Объяснение Шувалова высветило картину, не возникавшую перед Корсаковым. В его генерал-губернаторской резиденции на берегу Ангары, извините, хлопот хватало. Преступников государственных генерал из виду не упускал. Однако такой меркой, какой нынче, граф не мерил. И ежели честно, граф глядел и зорче, и дальше. Хорошо-с, пусть так, думал Корсаков, почему бы, однако, не признать и мою дальновидность?
Четыре года тому Корсаков распорядился об устройстве особого помещения для особо опасных. Местность выбрал – о-о-о, напрочь исключалась возможность побега. Двух поляков, как на пробу, держал там Корсаков, пробою был доволен. Вполне. А сейчас, выслушав Шувалова и приступая к изложению своих соображений относительно будущности известного государственного преступника, сейчас Корсаков был доволен сам собою: прощаясь с Сибирью, он долг свой исполнит до конца, и уж большего от него никто требовать не вправе.
В продолжении его доклада будущий генерал-губернатор Восточной Сибири Синельников хранил молчание. Нельзя было понять, согласен он или ему решительно безразличны соображения предместника. Зато Шувалов предложил Корсакову все сказанное представить письменно.

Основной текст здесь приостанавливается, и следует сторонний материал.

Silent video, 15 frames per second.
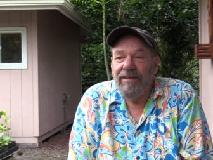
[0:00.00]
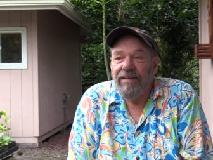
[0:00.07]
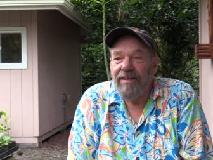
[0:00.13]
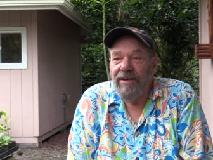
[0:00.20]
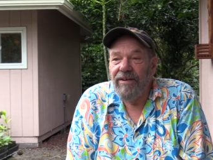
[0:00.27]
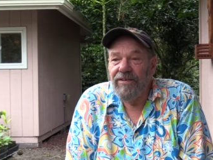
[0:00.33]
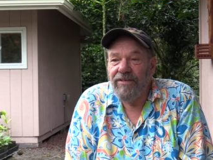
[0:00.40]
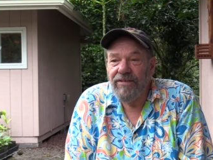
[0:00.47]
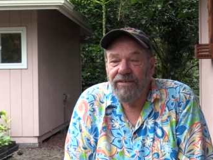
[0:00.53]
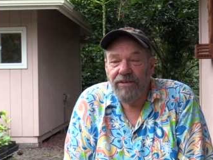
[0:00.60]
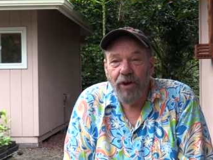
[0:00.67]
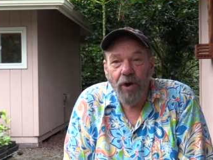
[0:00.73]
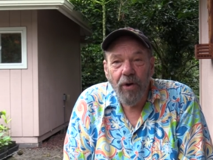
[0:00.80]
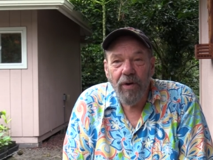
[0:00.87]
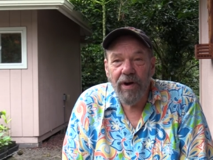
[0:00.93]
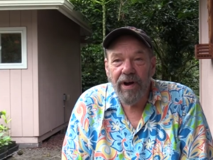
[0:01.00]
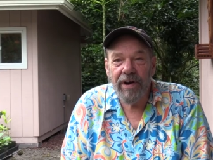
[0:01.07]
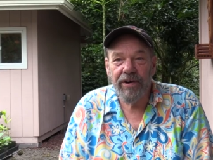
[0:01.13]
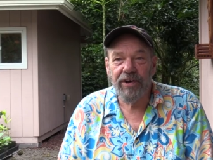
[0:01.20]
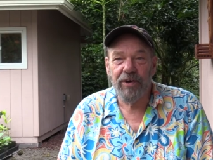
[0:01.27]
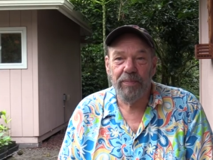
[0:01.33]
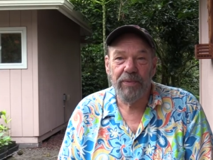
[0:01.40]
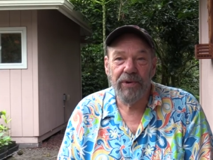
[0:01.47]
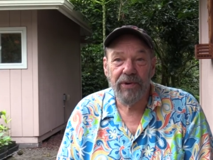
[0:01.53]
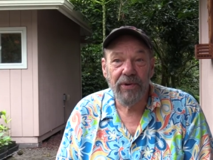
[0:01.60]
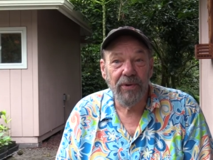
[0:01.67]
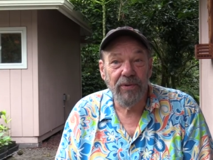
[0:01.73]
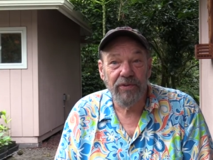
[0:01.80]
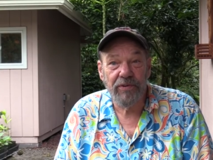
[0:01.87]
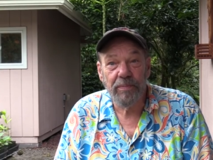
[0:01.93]
they're so hard to
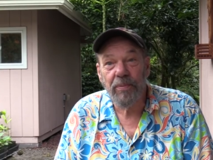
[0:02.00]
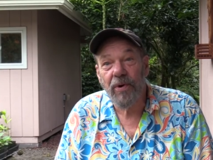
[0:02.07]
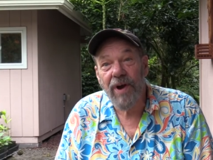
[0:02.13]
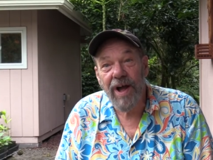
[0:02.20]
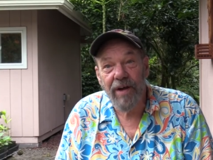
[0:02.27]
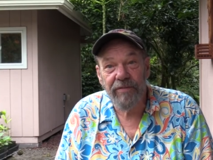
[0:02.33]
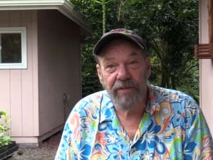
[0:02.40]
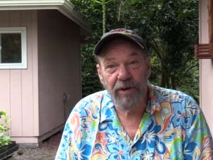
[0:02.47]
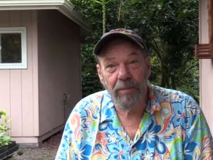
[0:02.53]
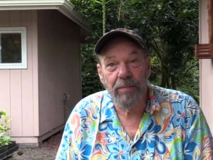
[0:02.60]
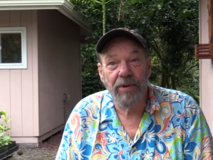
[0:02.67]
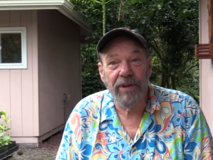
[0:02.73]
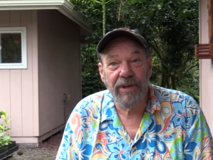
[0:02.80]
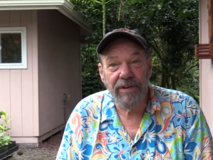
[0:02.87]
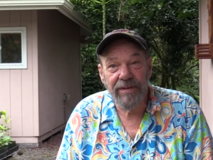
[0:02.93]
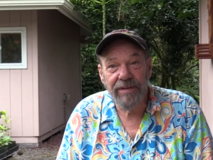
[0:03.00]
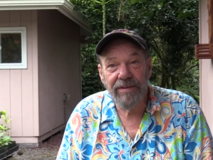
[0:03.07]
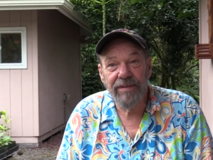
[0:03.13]
produce profitably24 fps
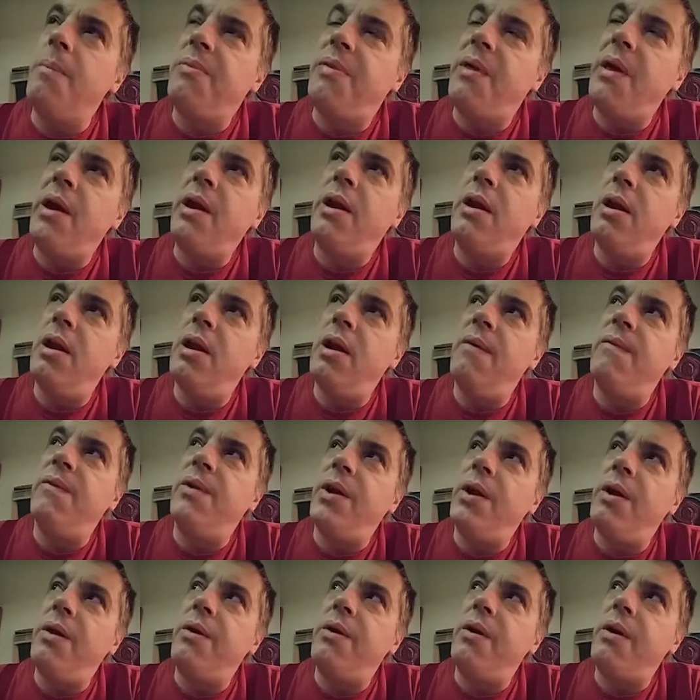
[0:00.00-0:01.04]
thinking of
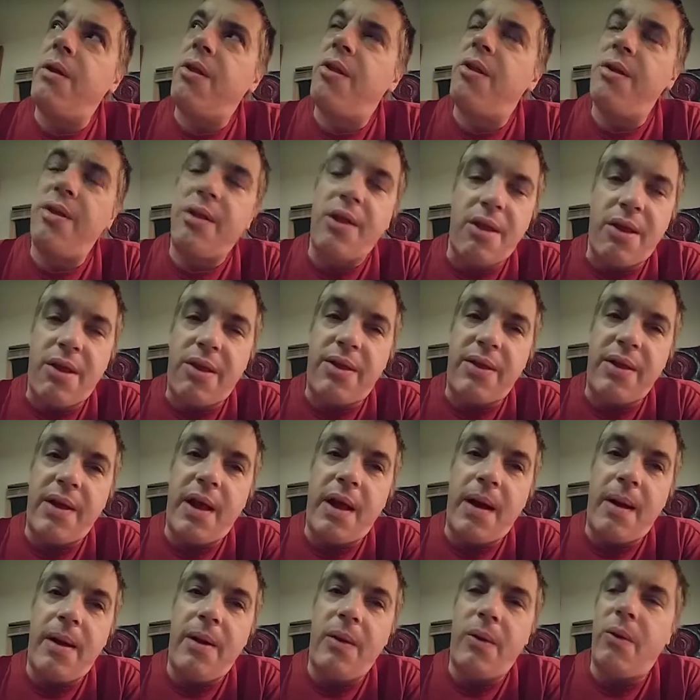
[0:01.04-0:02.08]
another. See, this is the
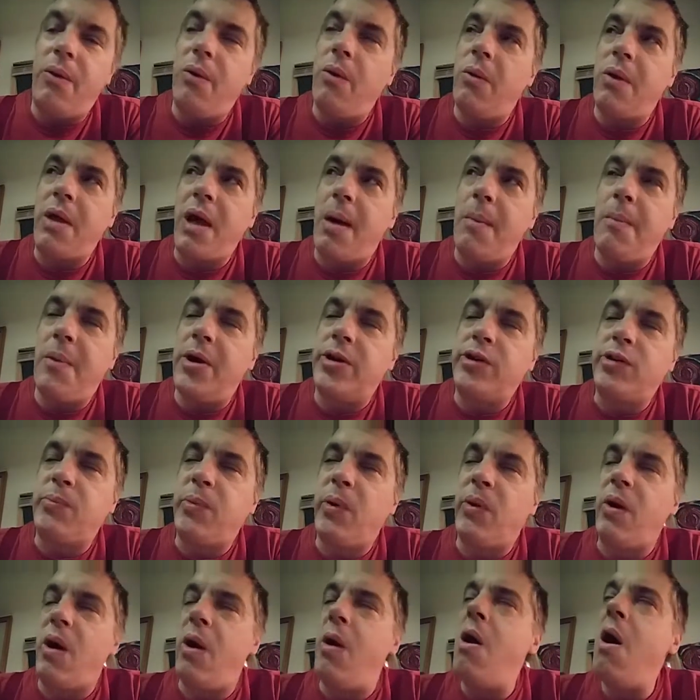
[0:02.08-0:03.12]
thing. I don't know that much
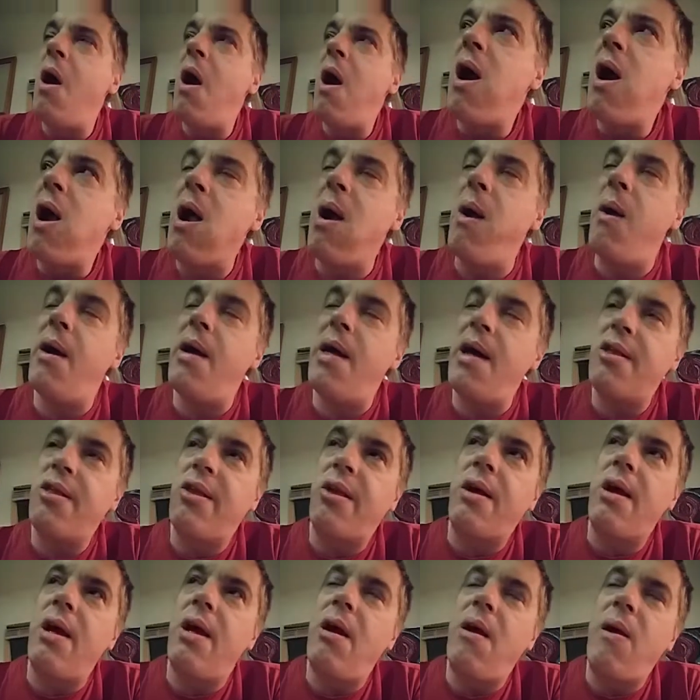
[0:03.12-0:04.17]
about it. Anyway,
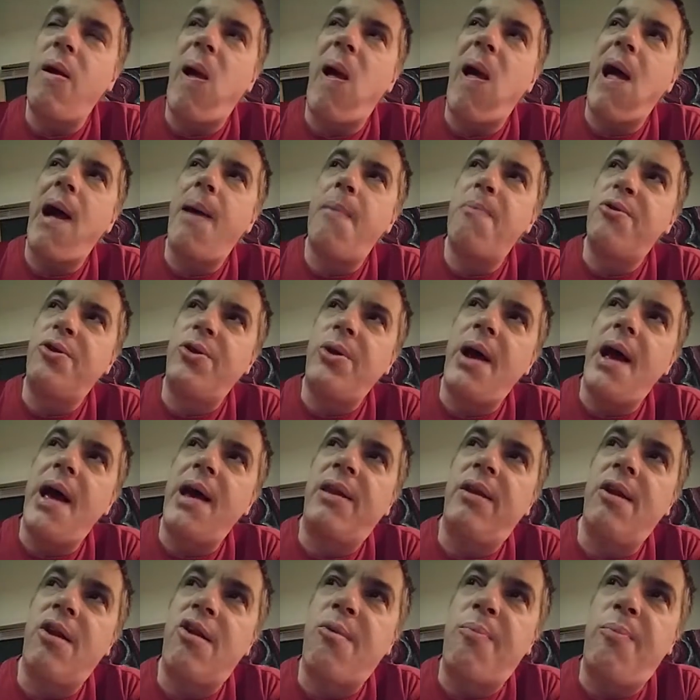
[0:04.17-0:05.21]

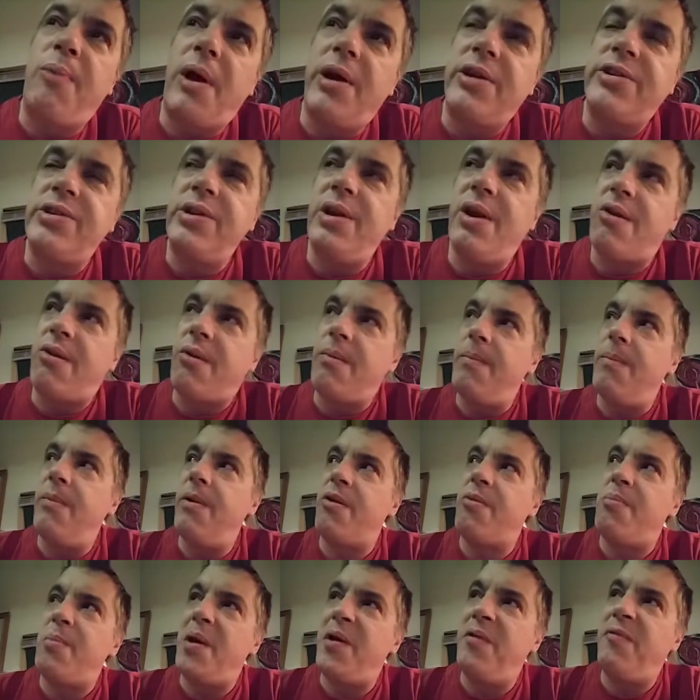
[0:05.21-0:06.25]
abstract expressionism
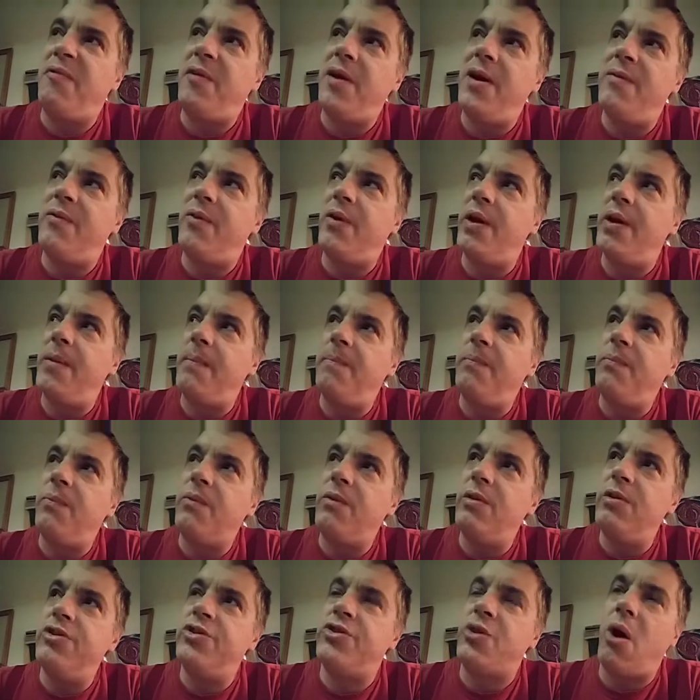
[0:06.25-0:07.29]
is my favorite
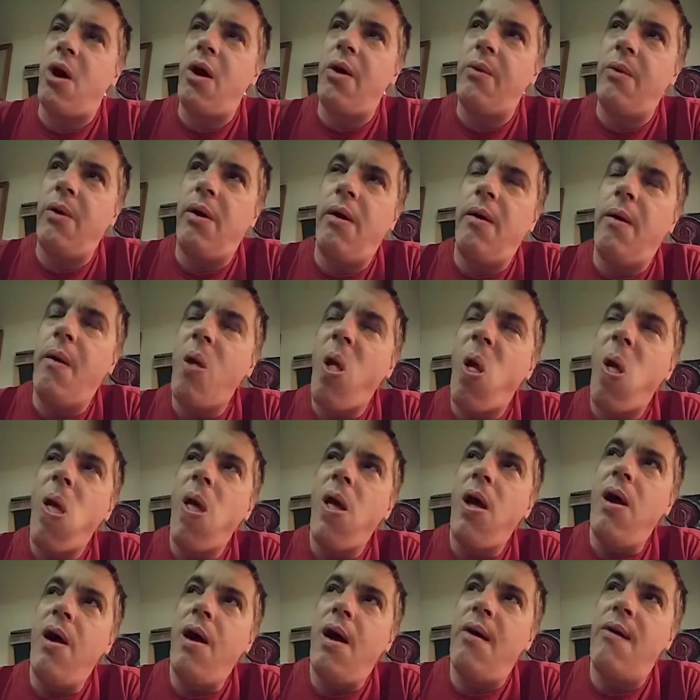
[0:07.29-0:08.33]
genre
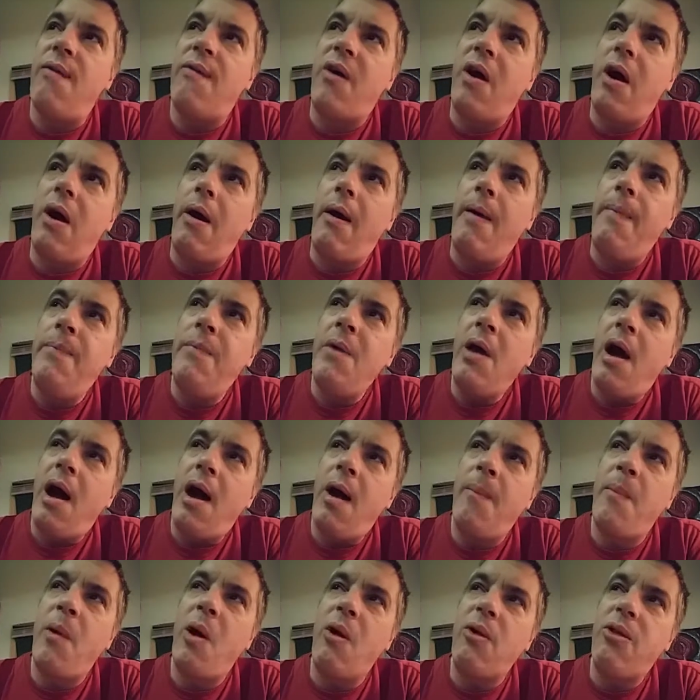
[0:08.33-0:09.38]
of art.
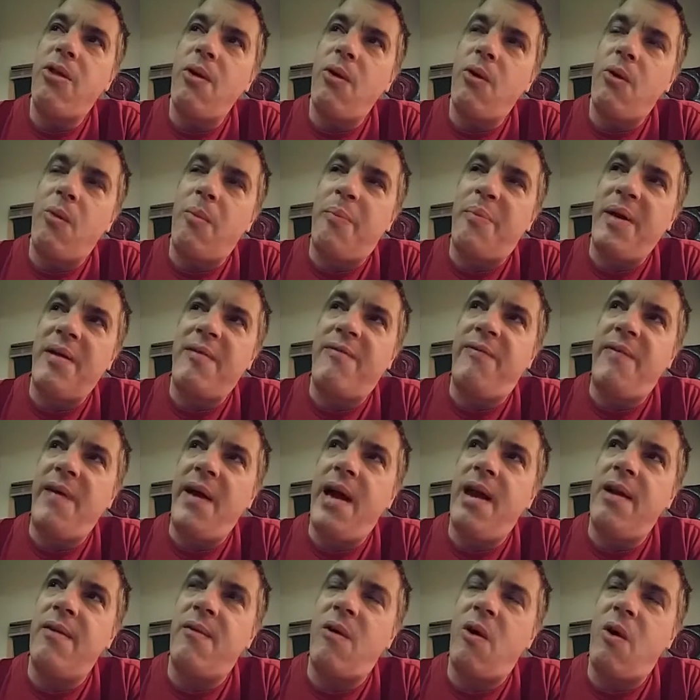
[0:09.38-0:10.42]
I'm also a big
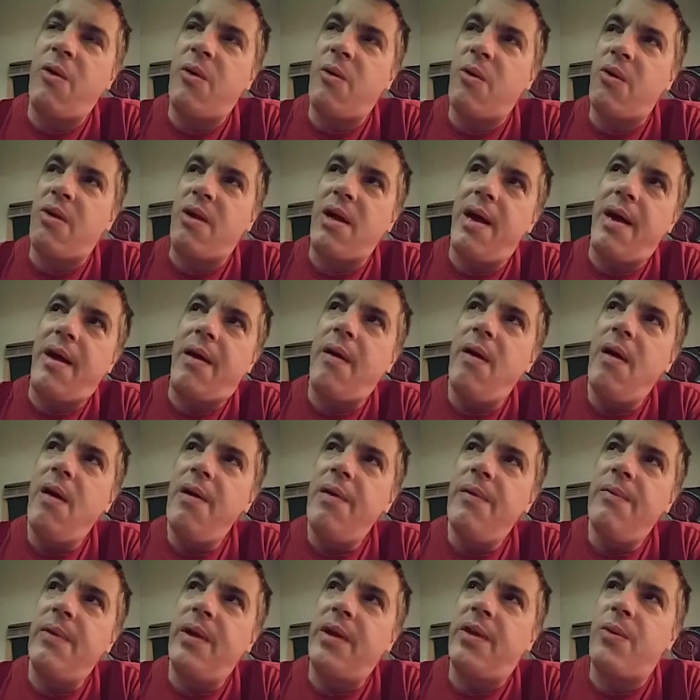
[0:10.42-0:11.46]
fan of all those, like
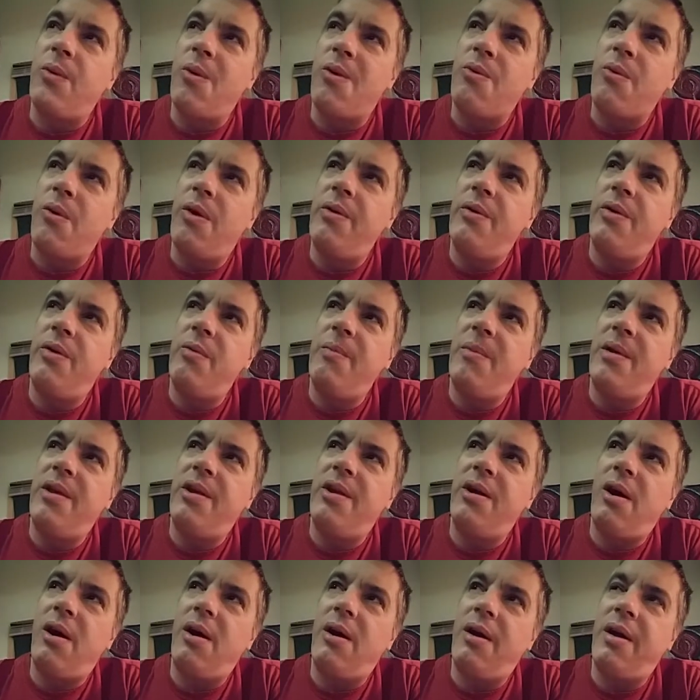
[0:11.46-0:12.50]
there was one room
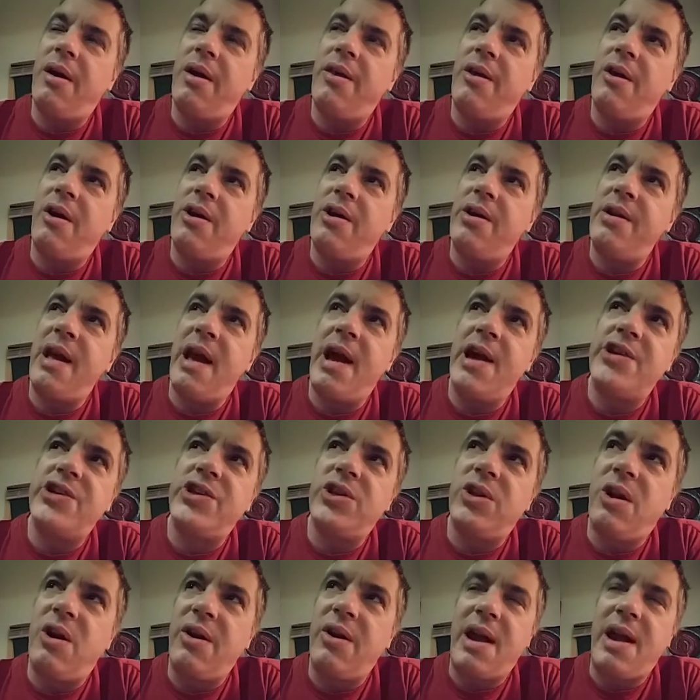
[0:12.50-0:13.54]
in their
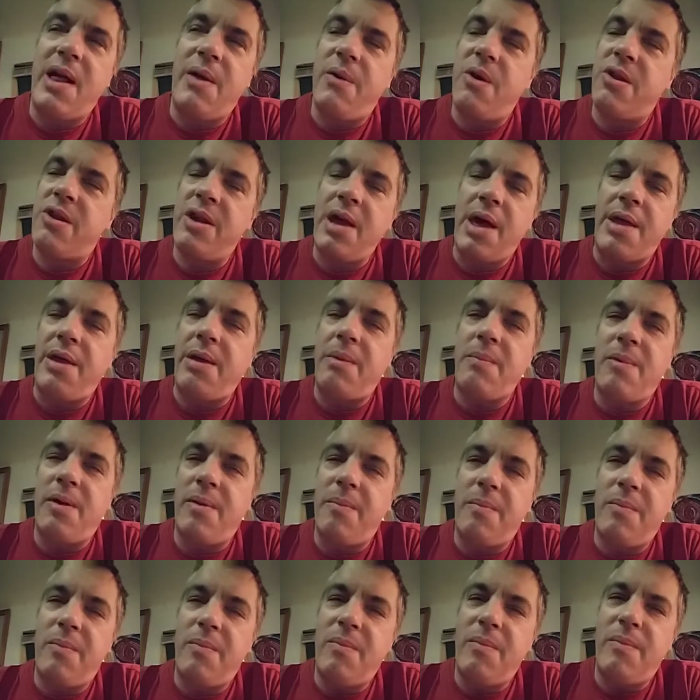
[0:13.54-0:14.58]
National Art Gallery. It's nothing but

Его благую распорядительность высоко оценил шеф жандармов. Это было приятно. Еще приятнее и еще лестнее было то, что письменное изложение условий будущего местонахождения Чернышевского прочтет государь. И, конечно, одобрит! Шуваловская колкость насчет давнего побега Бакунина была притуплена. А тут и бурбон Синельников попросил об отдельном, приватном свидании. Михаил Семенович согласился, слегка растянув губы в полуулыбке, означавшей: вот так-то, знай наших.
Словом, из жарко натопленного шуваловского кабинета генерал Корсаков вышел в приподнятом настроении, однако на лестнице почувствовал тревогу, осознанную уже внизу, в просторных сенях, когда толстый швейцар надевал на него шинель: черт дери, нахмурился Михаил Семенович, а ведь письменное-то заключение граф потребовал вовсе не ради моего кредита в глазах государя, а попросту возложил на меня нравственную ответственность за дальнейшее.
На дворе было темно и ветрено. Корсакова ознобило. Ему всегда было зябко в зимнем Петербурге. Сибирский холод, сухой и здоровый, дарил молодецкую бодрость, а тут, на чухонских болотах… Михаил Семенович сел в карету. Давешней приподнятости как не было. Он вздохнул печально: все миновалось, все миновалось. И его властно потянуло к Кропоткиным, к людям, которых он знал и любил дома – в Иркутске, в Сибири.